→ ASSIGNMENT
Please retype all the records below exactly as they read.

(Collected data)
========================================

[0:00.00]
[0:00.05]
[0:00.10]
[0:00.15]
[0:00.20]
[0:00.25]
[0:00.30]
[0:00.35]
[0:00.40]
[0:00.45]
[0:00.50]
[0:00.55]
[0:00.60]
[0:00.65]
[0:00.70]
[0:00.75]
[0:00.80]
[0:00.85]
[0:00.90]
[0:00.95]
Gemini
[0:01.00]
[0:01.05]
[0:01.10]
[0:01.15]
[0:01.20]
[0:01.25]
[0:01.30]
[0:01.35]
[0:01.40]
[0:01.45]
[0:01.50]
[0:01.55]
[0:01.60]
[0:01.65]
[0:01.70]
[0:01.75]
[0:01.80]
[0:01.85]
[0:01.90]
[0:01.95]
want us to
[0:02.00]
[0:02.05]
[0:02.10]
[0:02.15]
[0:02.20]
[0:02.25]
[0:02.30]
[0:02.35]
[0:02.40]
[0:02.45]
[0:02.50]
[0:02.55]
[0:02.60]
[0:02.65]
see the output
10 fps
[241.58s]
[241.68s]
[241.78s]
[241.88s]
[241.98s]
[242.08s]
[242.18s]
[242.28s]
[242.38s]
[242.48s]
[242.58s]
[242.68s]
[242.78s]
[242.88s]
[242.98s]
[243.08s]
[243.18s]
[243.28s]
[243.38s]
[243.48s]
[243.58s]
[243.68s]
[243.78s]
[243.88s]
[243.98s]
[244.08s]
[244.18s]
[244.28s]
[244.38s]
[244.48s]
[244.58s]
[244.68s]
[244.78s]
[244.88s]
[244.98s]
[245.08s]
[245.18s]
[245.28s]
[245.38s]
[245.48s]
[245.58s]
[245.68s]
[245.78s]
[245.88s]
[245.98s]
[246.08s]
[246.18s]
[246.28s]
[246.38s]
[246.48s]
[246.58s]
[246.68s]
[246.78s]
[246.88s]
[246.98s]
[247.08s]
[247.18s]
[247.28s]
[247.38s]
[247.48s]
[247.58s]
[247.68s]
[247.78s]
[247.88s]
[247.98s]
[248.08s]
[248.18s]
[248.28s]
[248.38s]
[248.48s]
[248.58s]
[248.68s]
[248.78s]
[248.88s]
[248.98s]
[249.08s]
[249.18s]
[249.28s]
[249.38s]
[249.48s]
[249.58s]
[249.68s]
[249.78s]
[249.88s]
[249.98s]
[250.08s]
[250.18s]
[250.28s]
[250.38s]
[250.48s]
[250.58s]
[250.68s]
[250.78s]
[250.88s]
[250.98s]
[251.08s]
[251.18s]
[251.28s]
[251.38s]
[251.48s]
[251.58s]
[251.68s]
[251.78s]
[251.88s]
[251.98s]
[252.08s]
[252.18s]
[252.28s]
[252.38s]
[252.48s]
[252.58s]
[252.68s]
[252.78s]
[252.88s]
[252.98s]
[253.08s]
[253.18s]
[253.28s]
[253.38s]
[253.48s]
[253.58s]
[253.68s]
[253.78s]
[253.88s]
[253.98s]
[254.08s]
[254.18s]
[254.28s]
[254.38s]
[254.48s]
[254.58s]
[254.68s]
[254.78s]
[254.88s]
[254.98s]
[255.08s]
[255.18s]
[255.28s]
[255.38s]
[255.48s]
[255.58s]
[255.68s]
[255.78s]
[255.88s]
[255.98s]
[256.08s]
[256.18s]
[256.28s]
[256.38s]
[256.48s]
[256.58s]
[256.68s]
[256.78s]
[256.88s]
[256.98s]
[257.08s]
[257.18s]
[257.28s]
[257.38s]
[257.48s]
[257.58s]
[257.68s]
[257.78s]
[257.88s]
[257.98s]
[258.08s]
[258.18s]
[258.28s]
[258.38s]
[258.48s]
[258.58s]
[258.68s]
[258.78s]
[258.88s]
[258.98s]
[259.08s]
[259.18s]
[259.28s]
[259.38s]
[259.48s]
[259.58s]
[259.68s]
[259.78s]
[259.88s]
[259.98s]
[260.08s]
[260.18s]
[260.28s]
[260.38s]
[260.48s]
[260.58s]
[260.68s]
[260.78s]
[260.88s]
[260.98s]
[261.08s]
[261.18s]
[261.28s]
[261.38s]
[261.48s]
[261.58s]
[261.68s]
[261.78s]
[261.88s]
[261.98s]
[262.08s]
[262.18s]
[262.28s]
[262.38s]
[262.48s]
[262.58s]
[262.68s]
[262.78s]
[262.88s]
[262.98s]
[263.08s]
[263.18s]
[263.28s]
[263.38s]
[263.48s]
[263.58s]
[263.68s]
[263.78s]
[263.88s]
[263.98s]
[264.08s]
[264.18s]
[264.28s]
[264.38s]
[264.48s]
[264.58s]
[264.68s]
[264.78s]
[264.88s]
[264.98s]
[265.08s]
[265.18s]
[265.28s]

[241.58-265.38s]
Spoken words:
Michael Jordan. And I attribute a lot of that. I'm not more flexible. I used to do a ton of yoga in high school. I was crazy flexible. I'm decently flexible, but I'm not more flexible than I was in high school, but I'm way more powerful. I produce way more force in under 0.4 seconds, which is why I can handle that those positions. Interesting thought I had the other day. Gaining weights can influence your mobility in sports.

========================================

→ YOUR RESPONSE
[0:00.00]
[0:00.05]
[0:00.10]
[0:00.15]
[0:00.20]
[0:00.25]
[0:00.30]
[0:00.35]
[0:00.40]
[0:00.45]
[0:00.50]
[0:00.55]
[0:00.60]
[0:00.65]
[0:00.70]
[0:00.75]
[0:00.80]
[0:00.85]
[0:00.90]
[0:00.95]
Gemini
[0:01.00]
[0:01.05]
[0:01.10]
[0:01.15]
[0:01.20]
[0:01.25]
[0:01.30]
[0:01.35]
[0:01.40]
[0:01.45]
[0:01.50]
[0:01.55]
[0:01.60]
[0:01.65]
[0:01.70]
[0:01.75]
[0:01.80]
[0:01.85]
[0:01.90]
[0:01.95]
want us to
[0:02.00]
[0:02.05]
[0:02.10]
[0:02.15]
[0:02.20]
[0:02.25]
[0:02.30]
[0:02.35]
[0:02.40]
[0:02.45]
[0:02.50]
[0:02.55]
[0:02.60]
[0:02.65]
see the output
10 fps
[241.58s]
[241.68s]
[241.78s]
[241.88s]
[241.98s]
[242.08s]
[242.18s]
[242.28s]
[242.38s]
[242.48s]
[242.58s]
[242.68s]
[242.78s]
[242.88s]
[242.98s]
[243.08s]
[243.18s]
[243.28s]
[243.38s]
[243.48s]
[243.58s]
[243.68s]
[243.78s]
[243.88s]
[243.98s]
[244.08s]
[244.18s]
[244.28s]
[244.38s]
[244.48s]
[244.58s]
[244.68s]
[244.78s]
[244.88s]
[244.98s]
[245.08s]
[245.18s]
[245.28s]
[245.38s]
[245.48s]
[245.58s]
[245.68s]
[245.78s]
[245.88s]
[245.98s]
[246.08s]
[246.18s]
[246.28s]
[246.38s]
[246.48s]
[246.58s]
[246.68s]
[246.78s]
[246.88s]
[246.98s]
[247.08s]
[247.18s]
[247.28s]
[247.38s]
[247.48s]
[247.58s]
[247.68s]
[247.78s]
[247.88s]
[247.98s]
[248.08s]
[248.18s]
[248.28s]
[248.38s]
[248.48s]
[248.58s]
[248.68s]
[248.78s]
[248.88s]
[248.98s]
[249.08s]
[249.18s]
[249.28s]
[249.38s]
[249.48s]
[249.58s]
[249.68s]
[249.78s]
[249.88s]
[249.98s]
[250.08s]
[250.18s]
[250.28s]
[250.38s]
[250.48s]
[250.58s]
[250.68s]
[250.78s]
[250.88s]
[250.98s]
[251.08s]
[251.18s]
[251.28s]
[251.38s]
[251.48s]
[251.58s]
[251.68s]
[251.78s]
[251.88s]
[251.98s]
[252.08s]
[252.18s]
[252.28s]
[252.38s]
[252.48s]
[252.58s]
[252.68s]
[252.78s]
[252.88s]
[252.98s]
[253.08s]
[253.18s]
[253.28s]
[253.38s]
[253.48s]
[253.58s]
[253.68s]
[253.78s]
[253.88s]
[253.98s]
[254.08s]
[254.18s]
[254.28s]
[254.38s]
[254.48s]
[254.58s]
[254.68s]
[254.78s]
[254.88s]
[254.98s]
[255.08s]
[255.18s]
[255.28s]
[255.38s]
[255.48s]
[255.58s]
[255.68s]
[255.78s]
[255.88s]
[255.98s]
[256.08s]
[256.18s]
[256.28s]
[256.38s]
[256.48s]
[256.58s]
[256.68s]
[256.78s]
[256.88s]
[256.98s]
[257.08s]
[257.18s]
[257.28s]
[257.38s]
[257.48s]
[257.58s]
[257.68s]
[257.78s]
[257.88s]
[257.98s]
[258.08s]
[258.18s]
[258.28s]
[258.38s]
[258.48s]
[258.58s]
[258.68s]
[258.78s]
[258.88s]
[258.98s]
[259.08s]
[259.18s]
[259.28s]
[259.38s]
[259.48s]
[259.58s]
[259.68s]
[259.78s]
[259.88s]
[259.98s]
[260.08s]
[260.18s]
[260.28s]
[260.38s]
[260.48s]
[260.58s]
[260.68s]
[260.78s]
[260.88s]
[260.98s]
[261.08s]
[261.18s]
[261.28s]
[261.38s]
[261.48s]
[261.58s]
[261.68s]
[261.78s]
[261.88s]
[261.98s]
[262.08s]
[262.18s]
[262.28s]
[262.38s]
[262.48s]
[262.58s]
[262.68s]
[262.78s]
[262.88s]
[262.98s]
[263.08s]
[263.18s]
[263.28s]
[263.38s]
[263.48s]
[263.58s]
[263.68s]
[263.78s]
[263.88s]
[263.98s]
[264.08s]
[264.18s]
[264.28s]
[264.38s]
[264.48s]
[264.58s]
[264.68s]
[264.78s]
[264.88s]
[264.98s]
[265.08s]
[265.18s]
[265.28s]

[241.58-265.38s]
Spoken words:
Michael Jordan. And I attribute a lot of that. I'm not more flexible. I used to do a ton of yoga in high school. I was crazy flexible. I'm decently flexible, but I'm not more flexible than I was in high school, but I'm way more powerful. I produce way more force in under 0.4 seconds, which is why I can handle that those positions. Interesting thought I had the other day. Gaining weights can influence your mobility in sports.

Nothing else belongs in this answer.